**LISTED RECORDS**

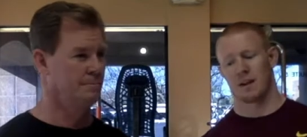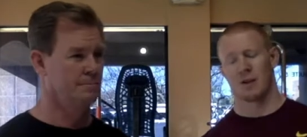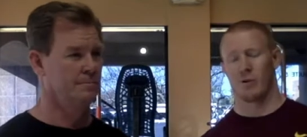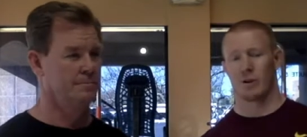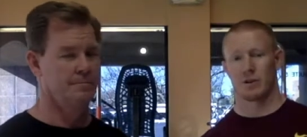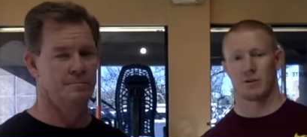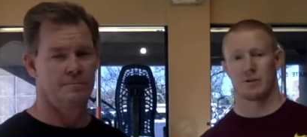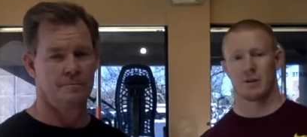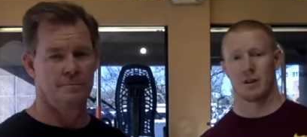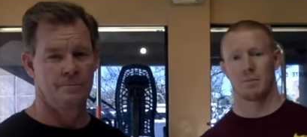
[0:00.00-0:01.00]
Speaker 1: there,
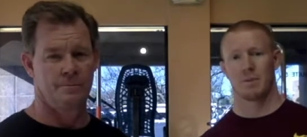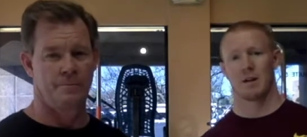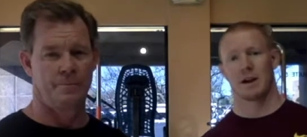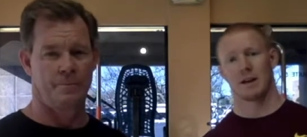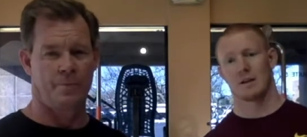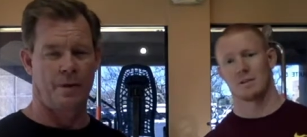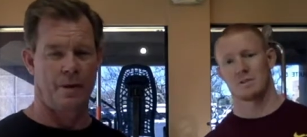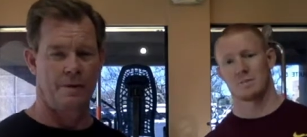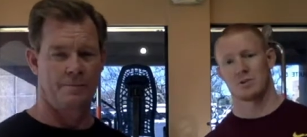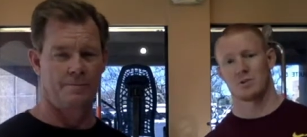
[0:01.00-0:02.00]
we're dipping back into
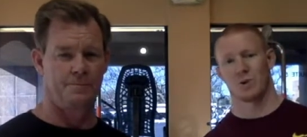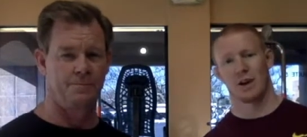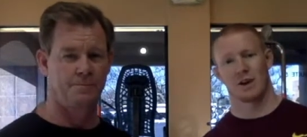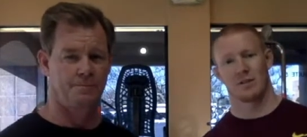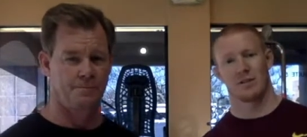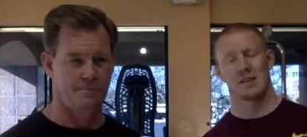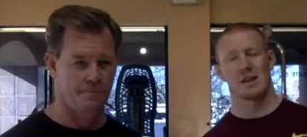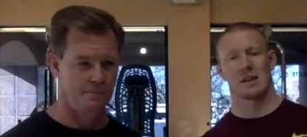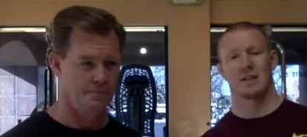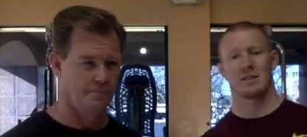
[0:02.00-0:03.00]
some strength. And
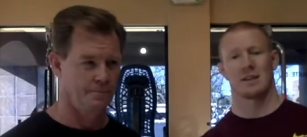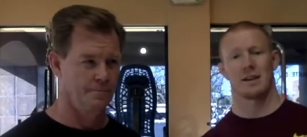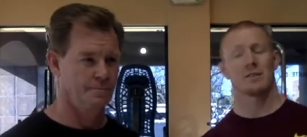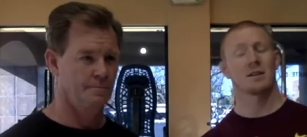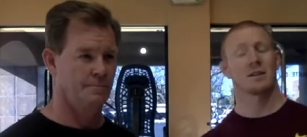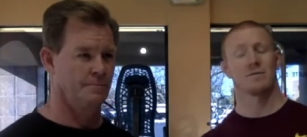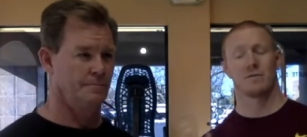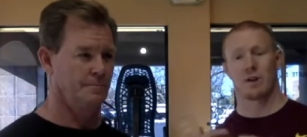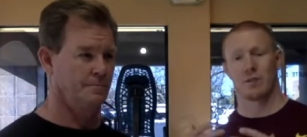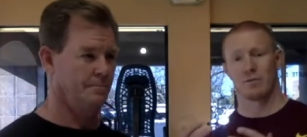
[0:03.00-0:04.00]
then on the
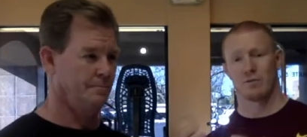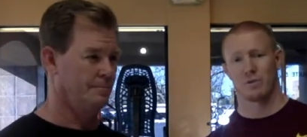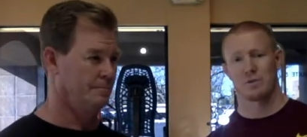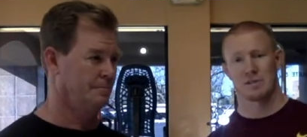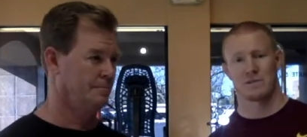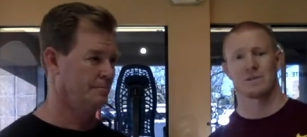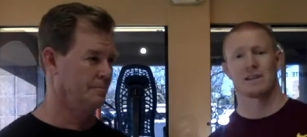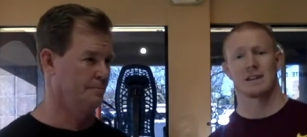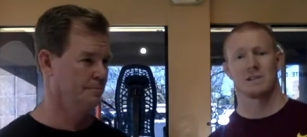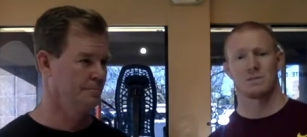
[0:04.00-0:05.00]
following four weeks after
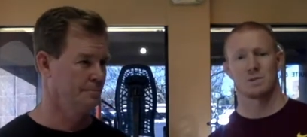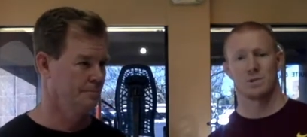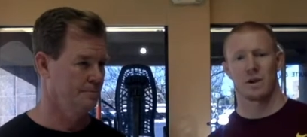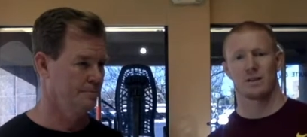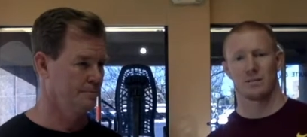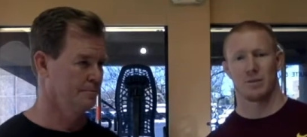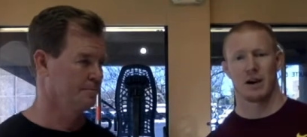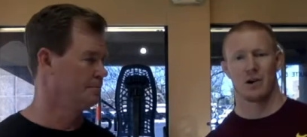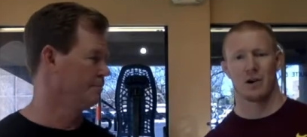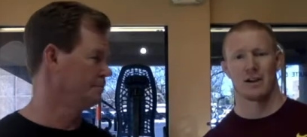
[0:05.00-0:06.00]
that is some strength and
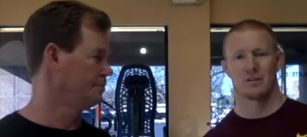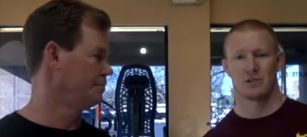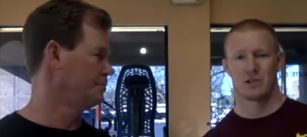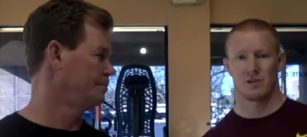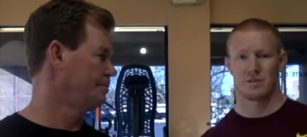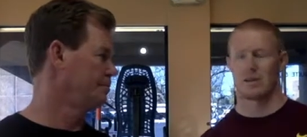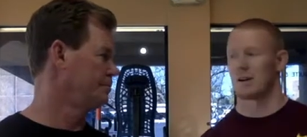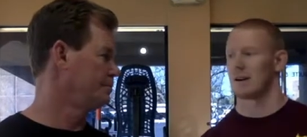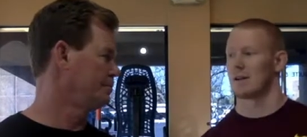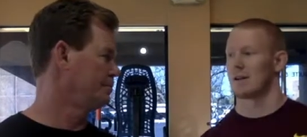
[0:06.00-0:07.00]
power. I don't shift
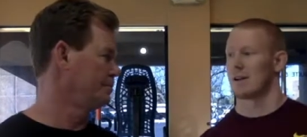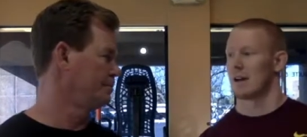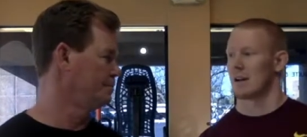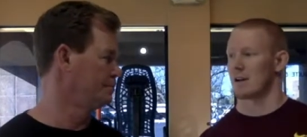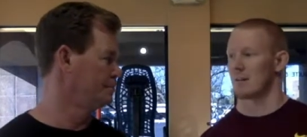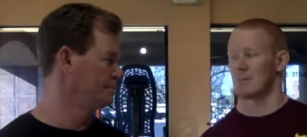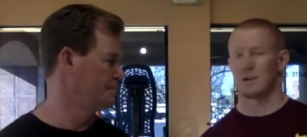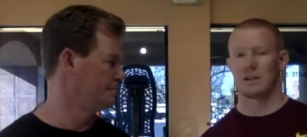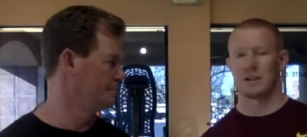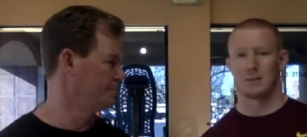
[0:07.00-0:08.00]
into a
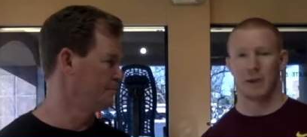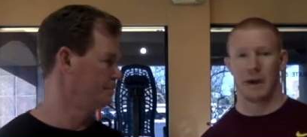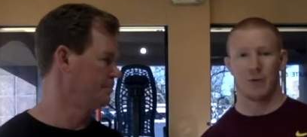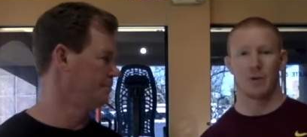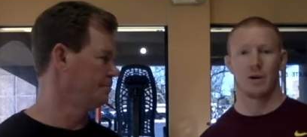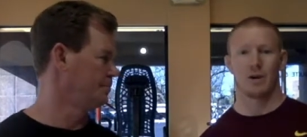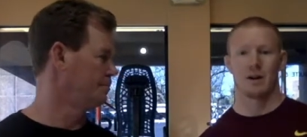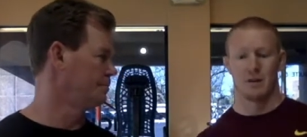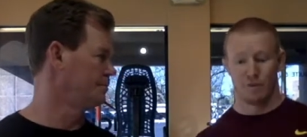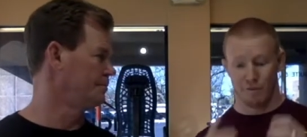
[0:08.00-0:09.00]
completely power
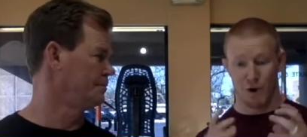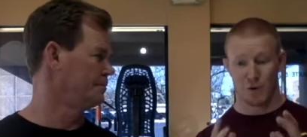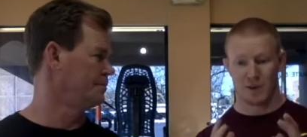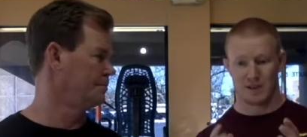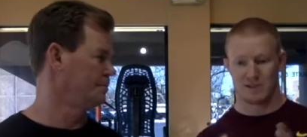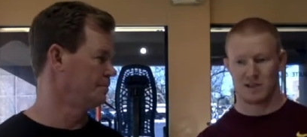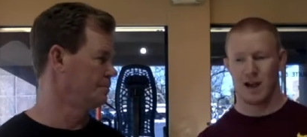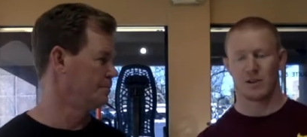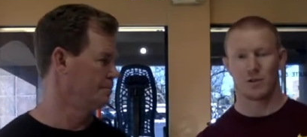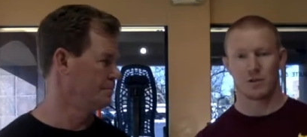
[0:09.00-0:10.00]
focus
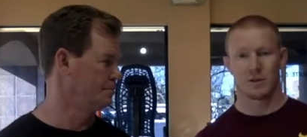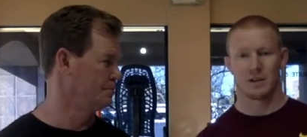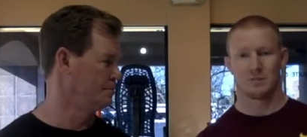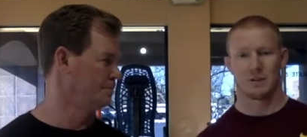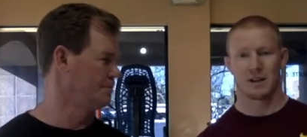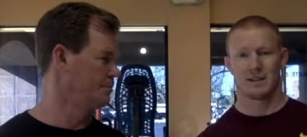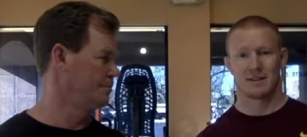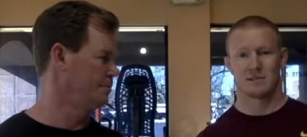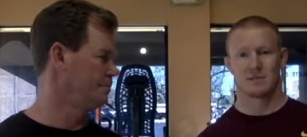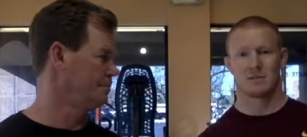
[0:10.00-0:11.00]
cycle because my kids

**TASK DIRECTIONS**
Everything in the records above should be retyped exactly except the pictures.

**RESULT BELOW**
[0:00.00-0:01.00]
Speaker 1: there,
[0:01.00-0:02.00]
we're dipping back into
[0:02.00-0:03.00]
some strength. And
[0:03.00-0:04.00]
then on the
[0:04.00-0:05.00]
following four weeks after
[0:05.00-0:06.00]
that is some strength and
[0:06.00-0:07.00]
power. I don't shift
[0:07.00-0:08.00]
into a
[0:08.00-0:09.00]
completely power
[0:09.00-0:10.00]
focus
[0:10.00-0:11.00]
cycle because my kids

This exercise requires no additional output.